La compréhension des mécanismes d’altération et la mise en évidence des SSO peuvent permettre d’imaginer de nouvelles techniques de préservation. Ainsi l’utilisation d’emballage sous CO2 pour le poisson frais qui permet l’inhibition des bactéries d’altération (Shewanella et Pseudomonas) et le prolongement de la durée de conservation. Cependant, en présence de P. phosphoreum, dont la croissance n’est pas affectée par le CO2, le produit s’altère pratiquement à la même vitesse que ceux emballés sans CO2. Dans ce cas, il faut envisager l’utilisation d’inhibiteurs spécifiques de P. phosphoreum (congélation, épices etc...). L’emploi de bactéries lactiques et/ou de bactériocines a également été expérimenté pour combattre l’altération et inhiber des bactéries pathogènes dans certains produits. Cette approche, connue sous le terme de biopréservation, fait actuellement l’objet de recherches sur des produits légèrement préservés et prêts à consommer tels que crevettes, marinades, poissons fumés etc.. Dans l’avenir, les auteurs prévoient également de mettre à profit les connaissances sur les signaux chimiques de communication entre les bactéries (AHL) pour développer des méthodes consistant non pas à inhiber la croissance mais à bloquer certaines réactions comme la production d’enzymes impliquées dans l’altération.
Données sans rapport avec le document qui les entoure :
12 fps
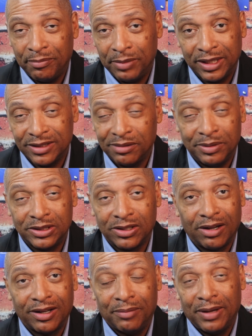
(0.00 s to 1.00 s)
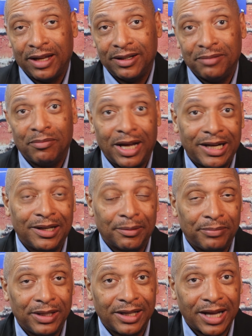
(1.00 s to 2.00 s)
because everybody's talking about it, might end
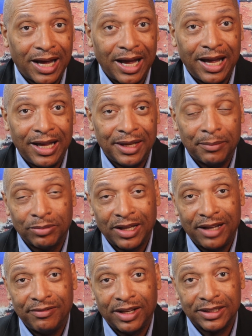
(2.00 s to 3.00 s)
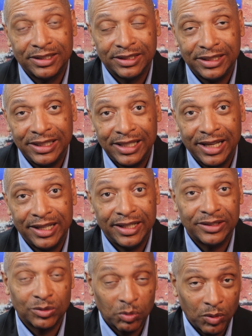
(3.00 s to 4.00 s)
up being a high implied volatility day
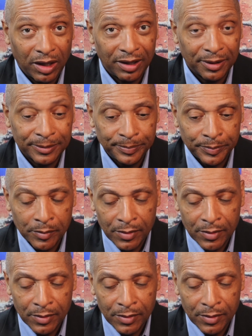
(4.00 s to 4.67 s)
as well.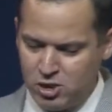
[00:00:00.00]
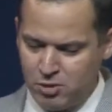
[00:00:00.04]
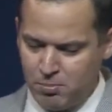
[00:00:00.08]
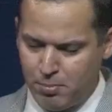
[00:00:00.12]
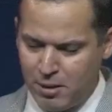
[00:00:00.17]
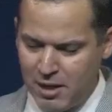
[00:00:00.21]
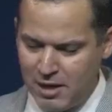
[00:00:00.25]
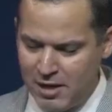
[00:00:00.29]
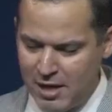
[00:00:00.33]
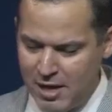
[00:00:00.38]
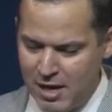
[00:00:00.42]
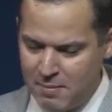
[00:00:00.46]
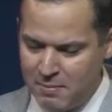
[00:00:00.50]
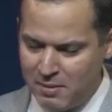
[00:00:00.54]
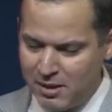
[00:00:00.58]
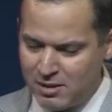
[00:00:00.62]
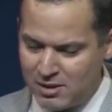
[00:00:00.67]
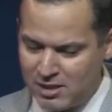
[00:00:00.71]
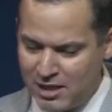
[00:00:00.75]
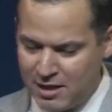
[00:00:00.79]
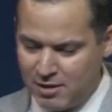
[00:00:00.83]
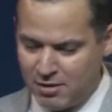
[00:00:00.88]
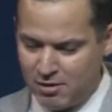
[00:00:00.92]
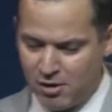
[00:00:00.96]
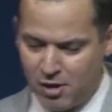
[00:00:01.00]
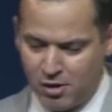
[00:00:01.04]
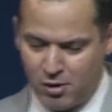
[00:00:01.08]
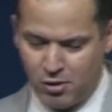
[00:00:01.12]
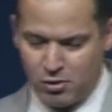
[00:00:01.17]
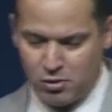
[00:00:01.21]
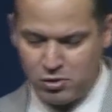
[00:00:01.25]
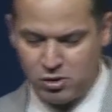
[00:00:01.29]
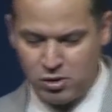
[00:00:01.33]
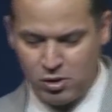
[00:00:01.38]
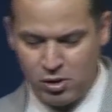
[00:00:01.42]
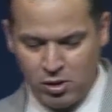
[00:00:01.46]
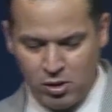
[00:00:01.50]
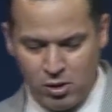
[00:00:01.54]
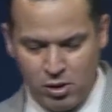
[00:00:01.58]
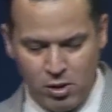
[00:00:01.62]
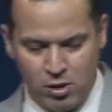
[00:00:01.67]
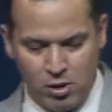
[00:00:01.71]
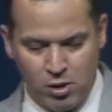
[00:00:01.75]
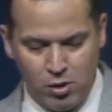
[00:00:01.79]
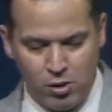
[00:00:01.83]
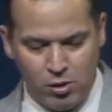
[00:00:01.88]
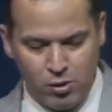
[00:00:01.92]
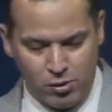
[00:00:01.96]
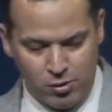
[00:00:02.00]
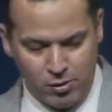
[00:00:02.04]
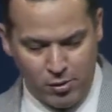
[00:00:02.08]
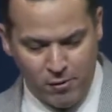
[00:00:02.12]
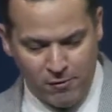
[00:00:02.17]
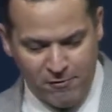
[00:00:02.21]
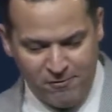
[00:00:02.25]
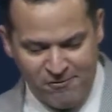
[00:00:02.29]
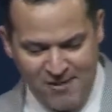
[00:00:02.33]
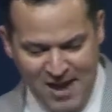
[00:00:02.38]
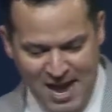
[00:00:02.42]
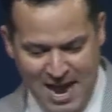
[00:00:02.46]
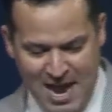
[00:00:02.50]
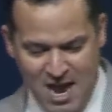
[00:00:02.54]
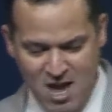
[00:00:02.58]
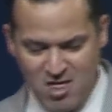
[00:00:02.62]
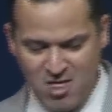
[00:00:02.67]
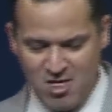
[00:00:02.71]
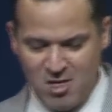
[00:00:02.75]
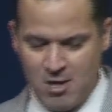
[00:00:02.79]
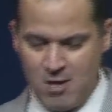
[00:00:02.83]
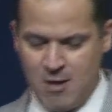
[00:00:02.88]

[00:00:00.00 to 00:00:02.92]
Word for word: but imitate those who through faith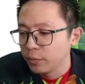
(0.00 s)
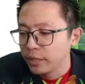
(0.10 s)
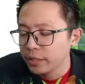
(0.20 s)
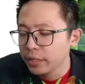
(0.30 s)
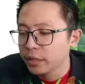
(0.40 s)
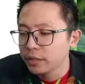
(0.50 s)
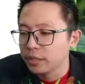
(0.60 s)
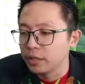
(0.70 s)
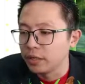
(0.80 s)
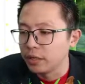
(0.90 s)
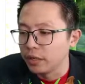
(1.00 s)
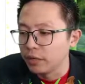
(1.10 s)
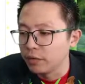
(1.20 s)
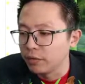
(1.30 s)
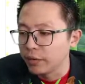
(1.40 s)
got
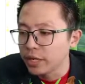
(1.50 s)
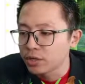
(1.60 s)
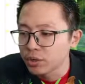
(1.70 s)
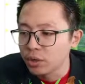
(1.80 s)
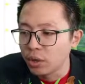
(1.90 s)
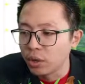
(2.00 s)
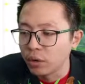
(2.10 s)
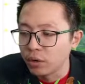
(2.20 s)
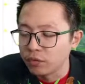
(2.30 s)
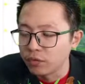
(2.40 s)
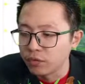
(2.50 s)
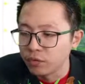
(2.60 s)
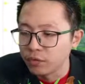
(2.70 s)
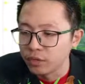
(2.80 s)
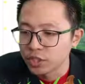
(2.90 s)
the ratio of
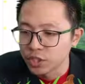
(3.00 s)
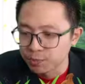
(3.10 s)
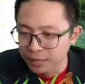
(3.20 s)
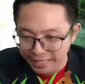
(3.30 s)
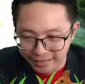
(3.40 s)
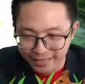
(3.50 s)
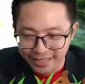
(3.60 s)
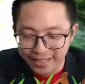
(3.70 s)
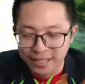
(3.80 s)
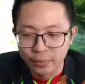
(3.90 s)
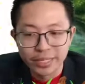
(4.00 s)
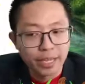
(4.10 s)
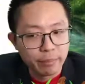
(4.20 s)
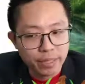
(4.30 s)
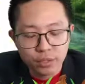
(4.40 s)
speed. We
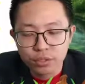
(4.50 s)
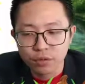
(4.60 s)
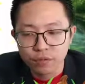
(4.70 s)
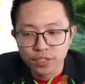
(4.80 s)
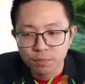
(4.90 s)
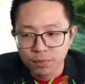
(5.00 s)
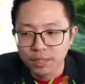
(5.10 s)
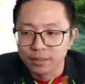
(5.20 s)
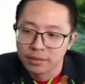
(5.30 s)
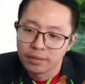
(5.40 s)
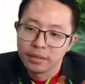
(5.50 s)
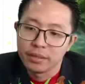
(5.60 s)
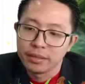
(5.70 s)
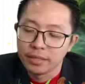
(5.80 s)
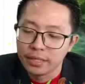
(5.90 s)
can make use of this speed.
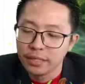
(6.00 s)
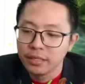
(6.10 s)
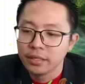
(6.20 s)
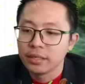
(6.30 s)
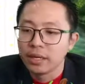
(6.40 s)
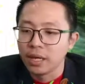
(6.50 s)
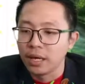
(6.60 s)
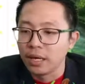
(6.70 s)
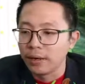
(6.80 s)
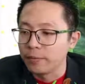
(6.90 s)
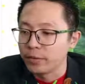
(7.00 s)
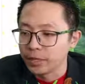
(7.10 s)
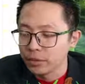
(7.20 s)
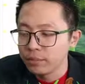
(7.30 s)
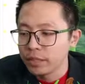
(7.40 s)
Yeah, we
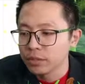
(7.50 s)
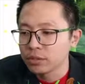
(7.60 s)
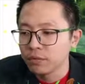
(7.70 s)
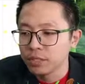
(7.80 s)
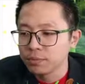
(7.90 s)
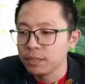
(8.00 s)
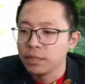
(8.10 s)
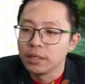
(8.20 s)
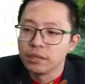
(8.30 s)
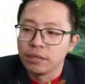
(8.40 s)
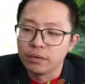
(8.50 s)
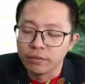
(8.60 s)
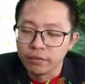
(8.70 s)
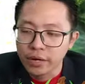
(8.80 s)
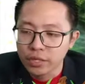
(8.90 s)
can make use of this speed. Now,
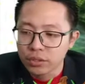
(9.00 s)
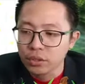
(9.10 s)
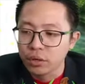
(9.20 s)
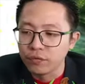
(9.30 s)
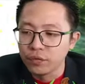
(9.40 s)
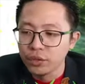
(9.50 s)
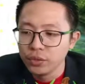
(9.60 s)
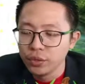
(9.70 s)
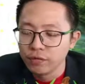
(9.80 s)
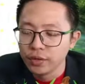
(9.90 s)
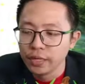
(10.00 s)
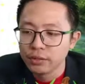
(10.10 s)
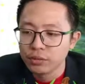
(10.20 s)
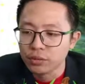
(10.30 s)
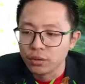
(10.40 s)
ratio of new
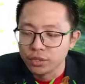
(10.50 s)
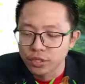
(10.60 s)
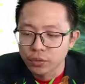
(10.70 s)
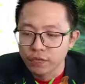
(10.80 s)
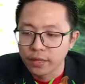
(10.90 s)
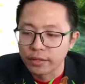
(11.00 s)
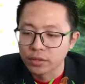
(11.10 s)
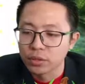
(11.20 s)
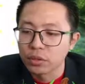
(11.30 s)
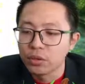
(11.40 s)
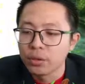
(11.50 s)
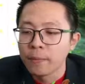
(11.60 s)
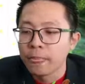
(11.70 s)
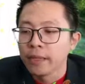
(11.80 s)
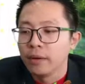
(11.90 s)
wavelength to original wavelength. So
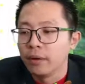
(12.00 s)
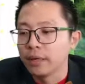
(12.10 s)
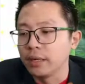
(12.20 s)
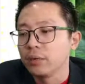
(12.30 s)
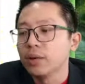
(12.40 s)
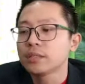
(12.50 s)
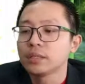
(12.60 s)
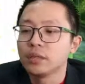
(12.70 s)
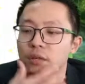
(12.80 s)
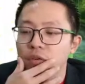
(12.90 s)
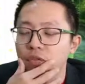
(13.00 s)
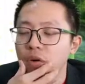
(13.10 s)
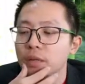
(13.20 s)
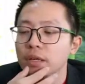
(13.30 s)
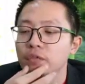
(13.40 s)
what's the
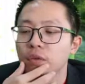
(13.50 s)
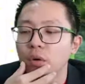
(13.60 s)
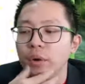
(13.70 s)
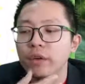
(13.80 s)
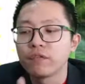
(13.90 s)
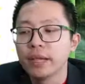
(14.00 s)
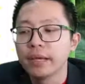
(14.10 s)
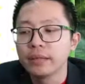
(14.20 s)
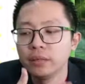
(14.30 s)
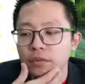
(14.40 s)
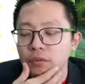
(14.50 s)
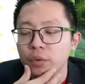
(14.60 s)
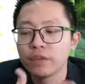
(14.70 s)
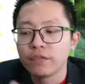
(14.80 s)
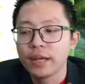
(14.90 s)
formula for wavelength
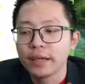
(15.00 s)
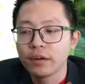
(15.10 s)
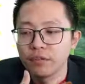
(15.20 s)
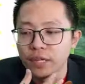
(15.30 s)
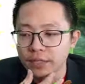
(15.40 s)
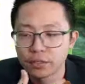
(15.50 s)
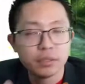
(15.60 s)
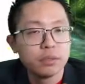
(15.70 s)
of electron?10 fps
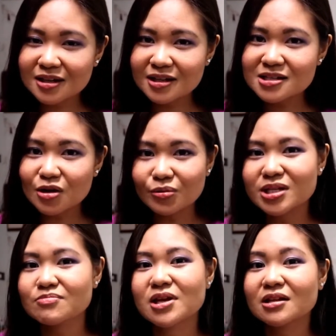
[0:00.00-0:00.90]
It's
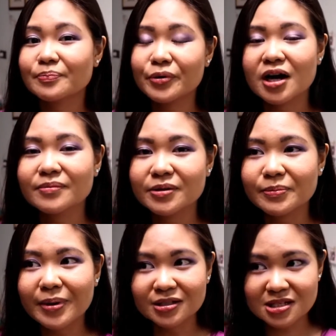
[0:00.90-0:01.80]
always been the problem
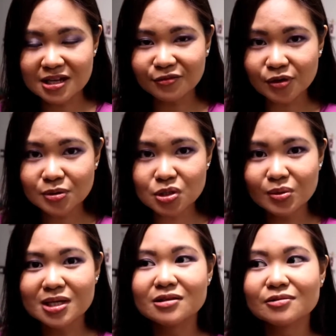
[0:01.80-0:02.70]
about cell phones
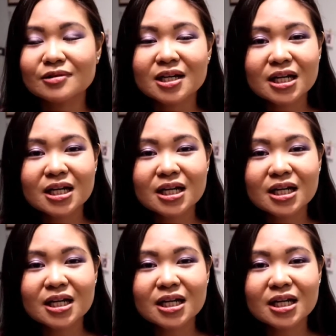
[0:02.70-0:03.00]
when you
Les auteurs concluent en mentionnant les pistes de recherche pour le futur. Ils soulignent le fait que si l’altération des produits due à un seul SSO est aujourd’hui bien connue, il n’en est pas de même pour d’autres produits de la mer comme les produits légèrement préservés (marinades, poissons fumés etc...) où une flore complexe peut interagir. Ils reste donc à élucider les mécanismes d’altération de ces produits, à développer des modèles prévisionnels de conservation et à mettre au point des méthodes rapides et spécifiques de détection des microorganismes d’altération de ces différents produits. Enfin ils estiment avec pertinence que des progrès significatifs seront obtenus si la problématique de l’altération des produits de la mer est abordée dans sa complexité comme un champ de recherche aussi dynamique que les autres domaines de l’écologie microbienne combinant des études de cinétique de croissance et de métabolisme, des techniques moléculaires qui permettront notamment d’appréhender la dynamique des communautés microbiennes, de la chimie analytique avec en particulier l’analyse des composés volatils, de l’analyse sensorielle et de la modélisation.